I learned a hard lesson last Sunday.

It was about two hours into my research and half an hour into the writing of this week’s column when I came across a disturbing fact.

Hail occurs in the spring and summer.

Normally this fact would not perturb me, but thinking I was nearing the end of my writing (and thus the beginning of my dinner), I was a bit put off by the news. The reason for my dismay was that I had to start all over.

Earlier in the day, I was stuck in what I thought was a hailstorm and what would be the perfect topic for this week. Alas, I found out a bit late it was no hailstorm. What I had on my hands was a lot of research about a topic for which I could not now use. I will save it up for a rainy summer day.

Take two: all outdoors.

Here are the cold, hard facts: without the heat of the spring and summer, there is only sleet, not hail. Winter precipitation can be variable, and we can have rain, snow, freezing rain, sleet or graupel. (Graupel? I’ll get to that in a minute.)

The culprit last weekend was sleet. The sleet storm came on quickly, pelted hard, and made a clicking sound when it hit me or the ground or anything else.

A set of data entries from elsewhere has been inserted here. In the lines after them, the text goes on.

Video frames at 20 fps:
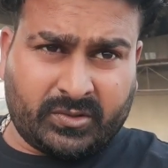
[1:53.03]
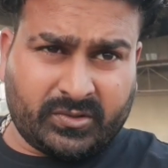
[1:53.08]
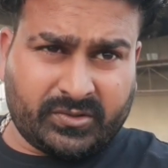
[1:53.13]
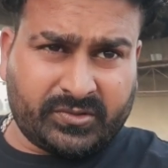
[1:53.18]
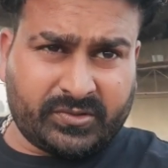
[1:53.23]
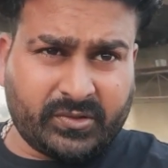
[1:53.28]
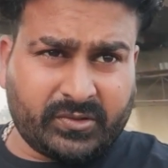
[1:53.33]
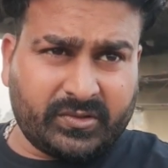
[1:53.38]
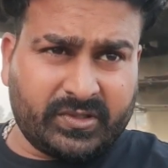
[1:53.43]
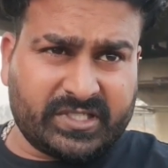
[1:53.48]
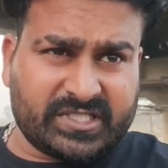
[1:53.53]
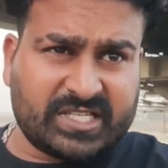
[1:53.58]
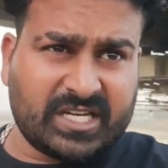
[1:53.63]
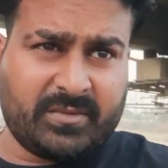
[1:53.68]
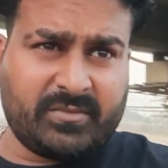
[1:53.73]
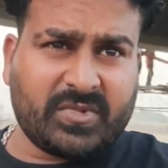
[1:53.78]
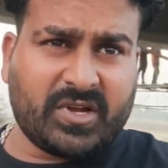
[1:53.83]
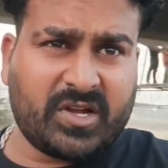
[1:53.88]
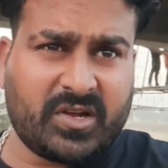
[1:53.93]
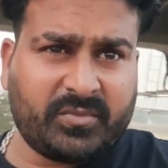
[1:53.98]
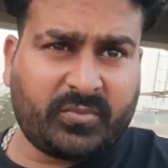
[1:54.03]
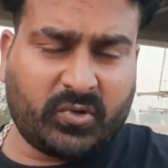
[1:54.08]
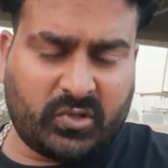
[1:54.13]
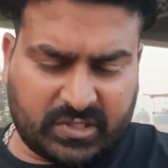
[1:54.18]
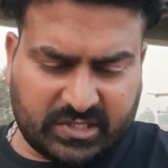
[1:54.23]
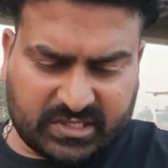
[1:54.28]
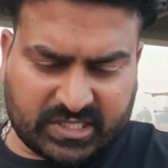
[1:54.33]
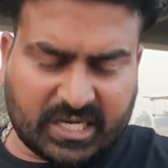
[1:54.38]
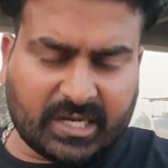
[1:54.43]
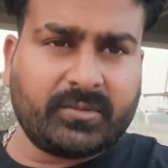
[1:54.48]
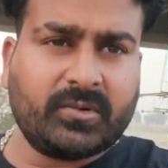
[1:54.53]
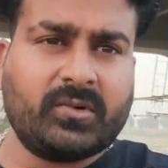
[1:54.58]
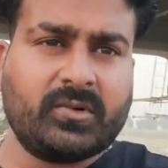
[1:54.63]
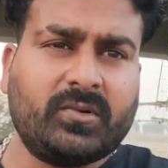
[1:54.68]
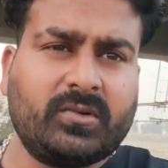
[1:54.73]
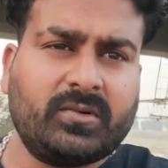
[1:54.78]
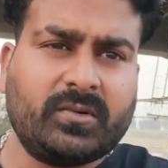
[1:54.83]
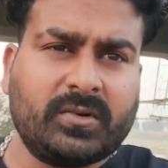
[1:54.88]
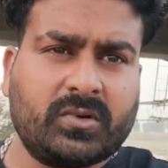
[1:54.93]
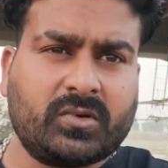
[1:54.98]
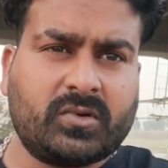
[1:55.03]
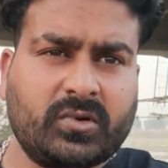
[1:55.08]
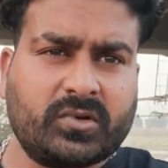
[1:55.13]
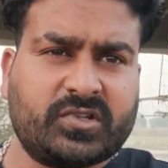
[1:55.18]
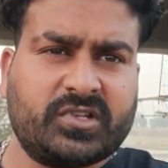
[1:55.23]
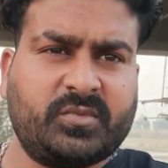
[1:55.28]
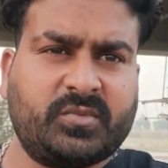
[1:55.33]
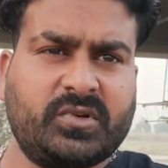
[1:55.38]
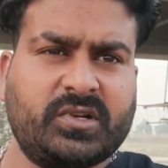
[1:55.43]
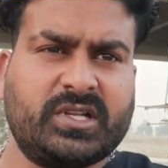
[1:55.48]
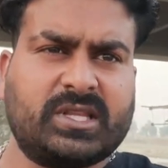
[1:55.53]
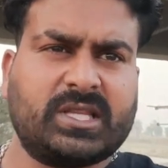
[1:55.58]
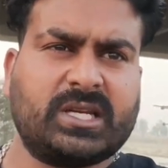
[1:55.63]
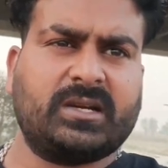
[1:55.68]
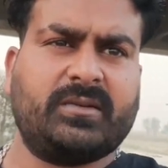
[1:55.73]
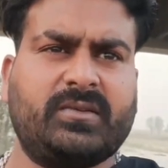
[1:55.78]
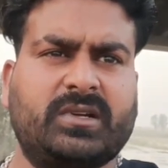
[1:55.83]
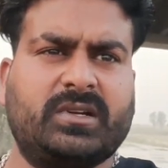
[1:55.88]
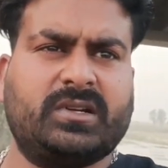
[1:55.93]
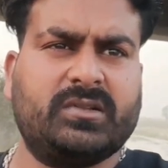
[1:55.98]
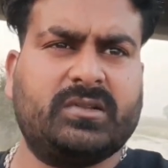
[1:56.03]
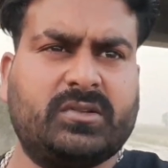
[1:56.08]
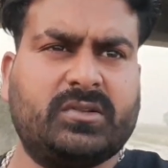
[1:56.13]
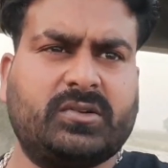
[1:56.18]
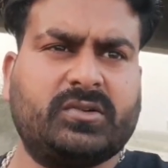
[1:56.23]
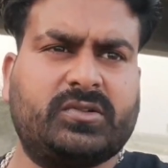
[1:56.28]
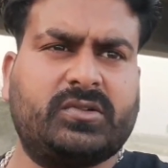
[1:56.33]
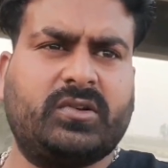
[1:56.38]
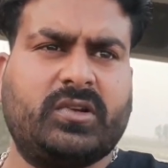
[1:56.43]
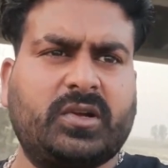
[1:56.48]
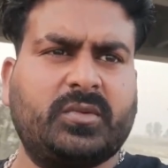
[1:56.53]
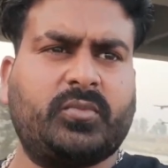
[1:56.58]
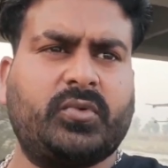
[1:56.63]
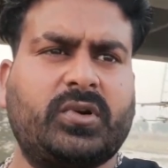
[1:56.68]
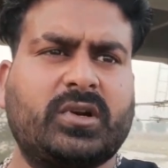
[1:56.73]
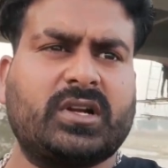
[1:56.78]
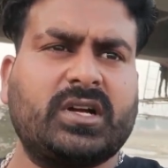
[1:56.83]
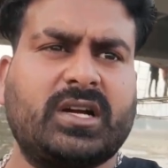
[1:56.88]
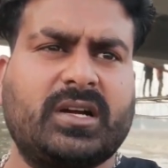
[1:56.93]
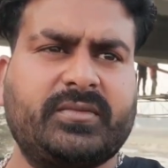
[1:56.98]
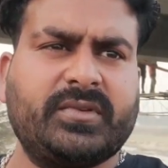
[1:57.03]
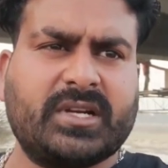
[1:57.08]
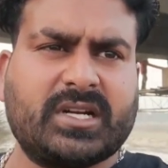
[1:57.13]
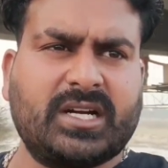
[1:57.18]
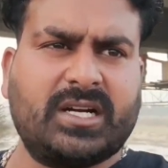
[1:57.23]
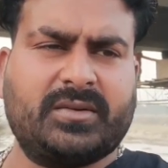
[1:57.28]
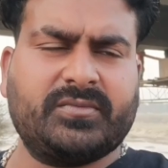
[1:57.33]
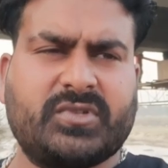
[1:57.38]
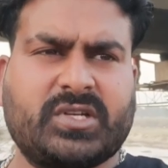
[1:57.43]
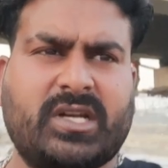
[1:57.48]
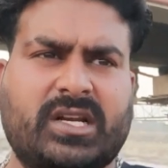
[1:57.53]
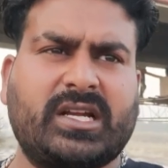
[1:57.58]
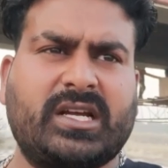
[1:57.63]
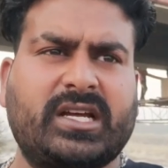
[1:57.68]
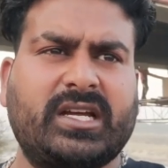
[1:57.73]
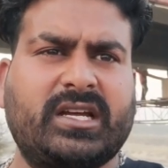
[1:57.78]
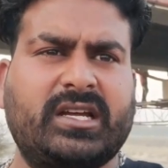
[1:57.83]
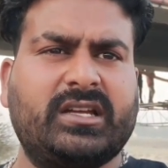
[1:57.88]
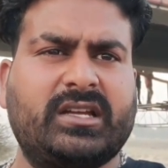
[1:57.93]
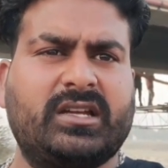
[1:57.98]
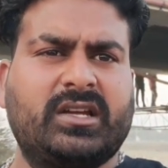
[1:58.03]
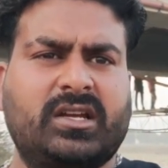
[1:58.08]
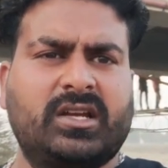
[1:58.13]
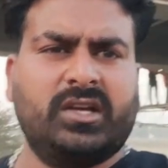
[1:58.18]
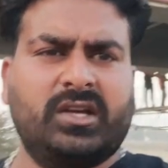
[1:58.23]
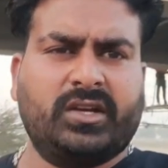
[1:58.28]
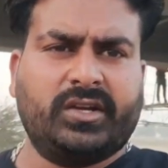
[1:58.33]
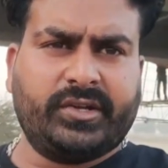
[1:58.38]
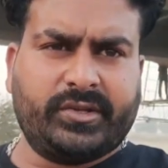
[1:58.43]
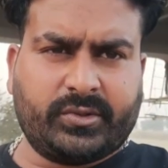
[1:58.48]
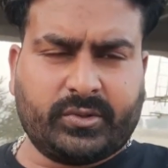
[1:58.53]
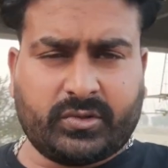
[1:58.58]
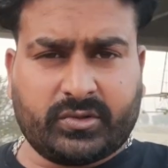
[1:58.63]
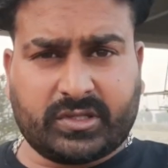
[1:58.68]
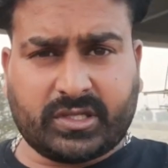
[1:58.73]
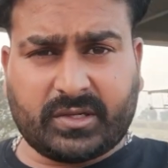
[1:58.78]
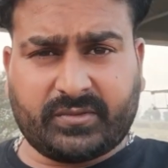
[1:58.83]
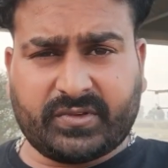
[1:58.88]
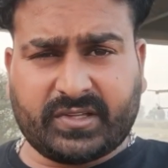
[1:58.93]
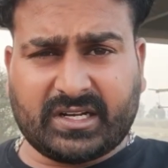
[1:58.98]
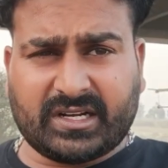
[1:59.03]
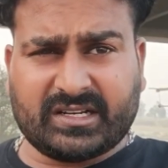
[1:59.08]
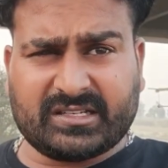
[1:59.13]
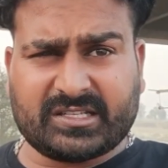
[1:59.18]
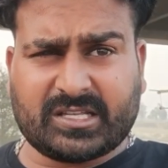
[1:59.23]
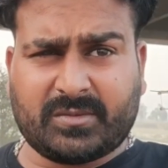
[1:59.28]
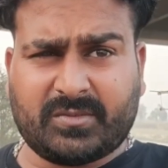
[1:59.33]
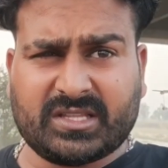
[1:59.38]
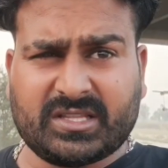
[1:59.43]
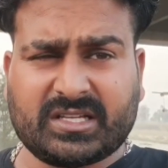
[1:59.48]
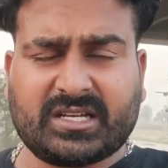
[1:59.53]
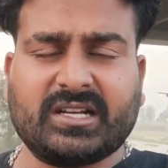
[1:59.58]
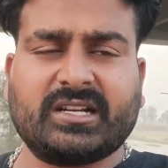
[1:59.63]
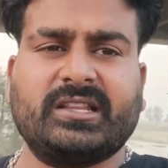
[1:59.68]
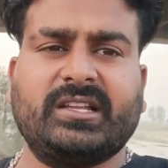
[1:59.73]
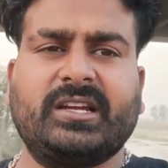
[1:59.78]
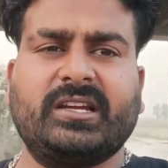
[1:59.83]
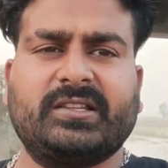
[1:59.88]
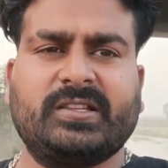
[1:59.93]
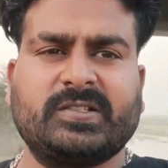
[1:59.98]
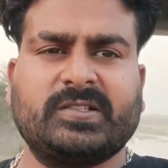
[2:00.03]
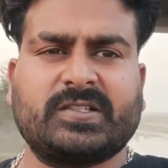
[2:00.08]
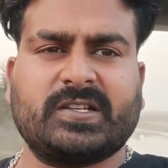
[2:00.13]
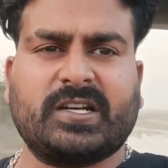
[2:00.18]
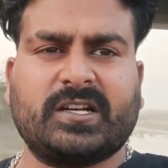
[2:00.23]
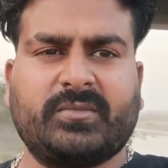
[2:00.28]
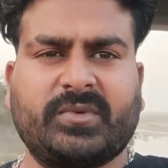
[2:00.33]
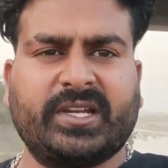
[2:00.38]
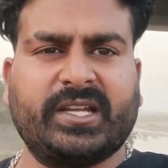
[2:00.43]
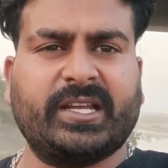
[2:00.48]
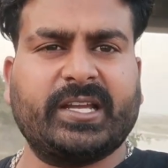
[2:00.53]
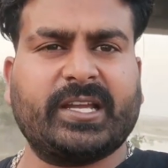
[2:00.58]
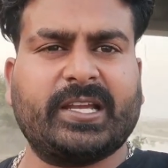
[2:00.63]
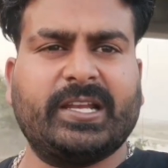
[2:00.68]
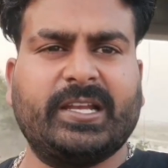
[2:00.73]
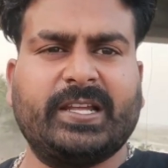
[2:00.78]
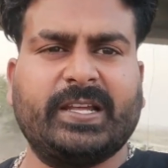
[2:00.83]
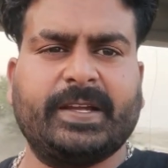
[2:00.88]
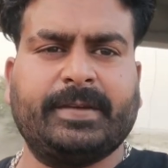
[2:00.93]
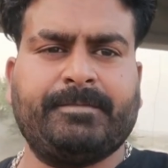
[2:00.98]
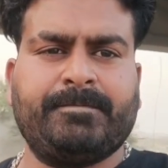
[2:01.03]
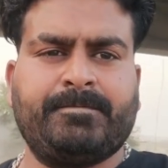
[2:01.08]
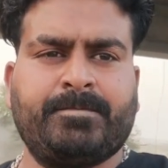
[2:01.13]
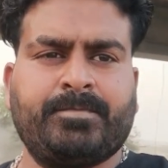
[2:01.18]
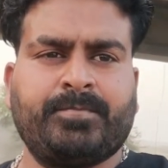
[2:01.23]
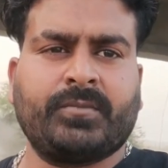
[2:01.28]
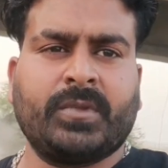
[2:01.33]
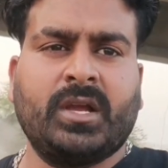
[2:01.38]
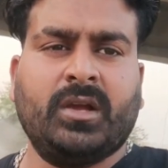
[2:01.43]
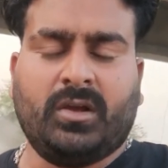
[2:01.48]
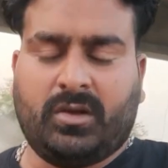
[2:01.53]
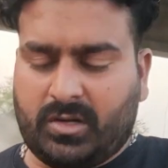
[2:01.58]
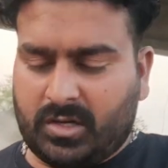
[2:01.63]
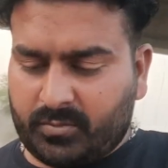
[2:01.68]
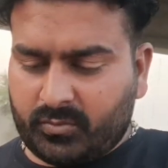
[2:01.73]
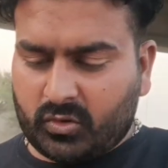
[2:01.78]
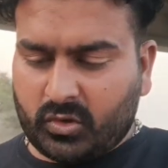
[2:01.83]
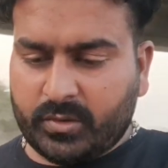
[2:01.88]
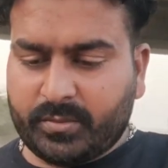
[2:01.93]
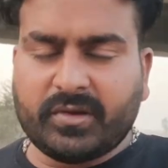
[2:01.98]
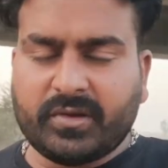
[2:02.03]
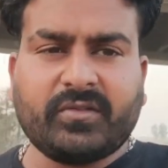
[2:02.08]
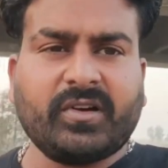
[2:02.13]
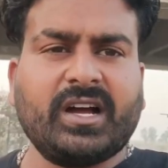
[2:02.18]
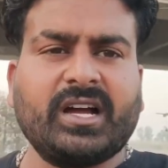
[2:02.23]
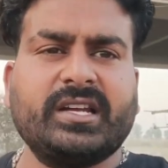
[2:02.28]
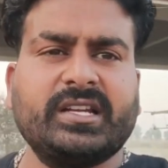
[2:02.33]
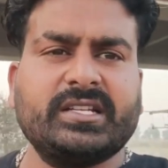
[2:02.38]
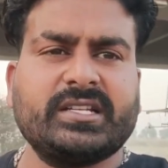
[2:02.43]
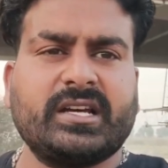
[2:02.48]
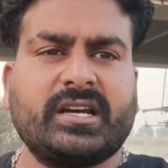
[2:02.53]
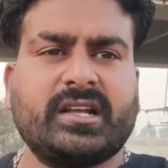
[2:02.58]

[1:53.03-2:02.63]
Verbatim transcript: दोस्तों इस टाइम मैं पुल की तरफ हूँ कोशी पुल की तरफ दोस्तों ये पुल का अभी काम चल रहा है ये दोनों तरफ से रास्ता बंद कर दिया है तीन चार महीने के लिए अब कोई भी वाहन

Sleet is simply pellets or tiny balls of ice. It forms when the air temperature near the surface is colder (below freezing) than the above-freezing temperatures higher up in the atmosphere. Rain or melted snow falls and freezes as it moves down toward the earth through the colder zone. Confirm your identification of sleet with the telltale sound it makes and its bounce at impact.

Besides the seasonal differences between hail and sleet, there are other disparities. Hail is less direct than sleet, which falls down from the sky only once before hitting the ground. Cycling up and down is typical for hail riding on up- and downdrafts associated with cumulonimbus clouds. With each trip, more layers accumulate and hail grows sometimes to amazing sizes that can be fatal to crops, wildlife, and even occasionally people. Sleet is almost always smaller than hail, usually the size of BB-pellets, and feels like someone is throwing bird seed at you.

Now that you know the difference between hail and sleet, add to the precipitation perplexity the distinctions of sleet and graupel. And where does freezing rain fit into all of this?

Graupel is a term for snow pellets, rather than sleet’s ice pellets. Sleet and hail can accumulate, while graupel cannot.

Freezing rain is water with the potential to freeze: it is liquid until it hits something cold — below freezing — which causes the rain to freeze on contact. Another difference between this and sleet is that sleet will not stick to objects the way freezing rain does.

When the sleet hit last weekend, it was both too late and too little to issue a sleet warning. This official weather condition occurs only when more than half an inch of sleet is expected. Luckily, this is rare.

So this winter, while the country gets ready to hail to a new chief, I will be registering my vote for snow over the other forms of wintry precipitation. In the absence of that candidate, make it short and sleet.

 

Suzan Bellincampi is director of the Felix Neck Wildlife Sanctuary in Edgartown.